**YOUR GOAL:**
Write out the entries below exactly as they stand. Skip every image.

**INFORMATION PROVIDED:**
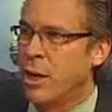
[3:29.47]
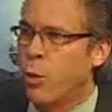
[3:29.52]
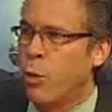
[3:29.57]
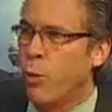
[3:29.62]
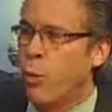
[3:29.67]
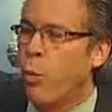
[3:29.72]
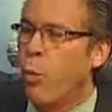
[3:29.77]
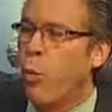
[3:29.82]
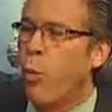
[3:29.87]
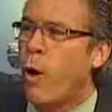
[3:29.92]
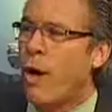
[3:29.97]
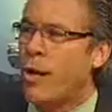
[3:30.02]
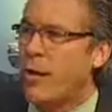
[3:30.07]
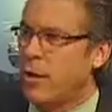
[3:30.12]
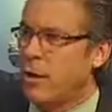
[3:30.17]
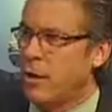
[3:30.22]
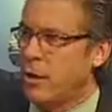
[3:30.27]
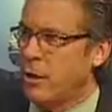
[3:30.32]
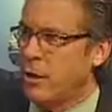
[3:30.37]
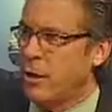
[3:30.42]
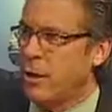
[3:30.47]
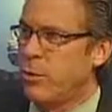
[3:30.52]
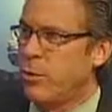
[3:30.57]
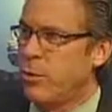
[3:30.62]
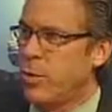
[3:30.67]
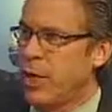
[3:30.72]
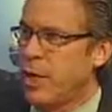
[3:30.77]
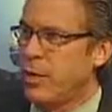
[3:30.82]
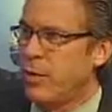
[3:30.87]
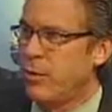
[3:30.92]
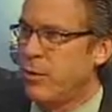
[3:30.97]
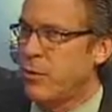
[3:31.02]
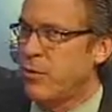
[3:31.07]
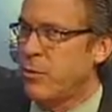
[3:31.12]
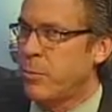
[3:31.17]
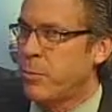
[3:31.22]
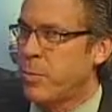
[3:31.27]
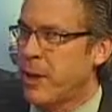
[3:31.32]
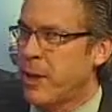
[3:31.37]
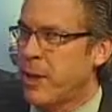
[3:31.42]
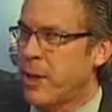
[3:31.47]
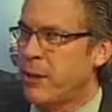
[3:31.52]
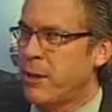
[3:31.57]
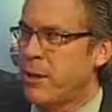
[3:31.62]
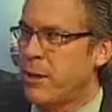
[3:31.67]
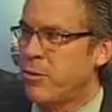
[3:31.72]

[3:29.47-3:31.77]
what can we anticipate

**RESPONSE TO THE EXERCISE:**
[3:29.47]
[3:29.52]
[3:29.57]
[3:29.62]
[3:29.67]
[3:29.72]
[3:29.77]
[3:29.82]
[3:29.87]
[3:29.92]
[3:29.97]
[3:30.02]
[3:30.07]
[3:30.12]
[3:30.17]
[3:30.22]
[3:30.27]
[3:30.32]
[3:30.37]
[3:30.42]
[3:30.47]
[3:30.52]
[3:30.57]
[3:30.62]
[3:30.67]
[3:30.72]
[3:30.77]
[3:30.82]
[3:30.87]
[3:30.92]
[3:30.97]
[3:31.02]
[3:31.07]
[3:31.12]
[3:31.17]
[3:31.22]
[3:31.27]
[3:31.32]
[3:31.37]
[3:31.42]
[3:31.47]
[3:31.52]
[3:31.57]
[3:31.62]
[3:31.67]
[3:31.72]

[3:29.47-3:31.77]
what can we anticipate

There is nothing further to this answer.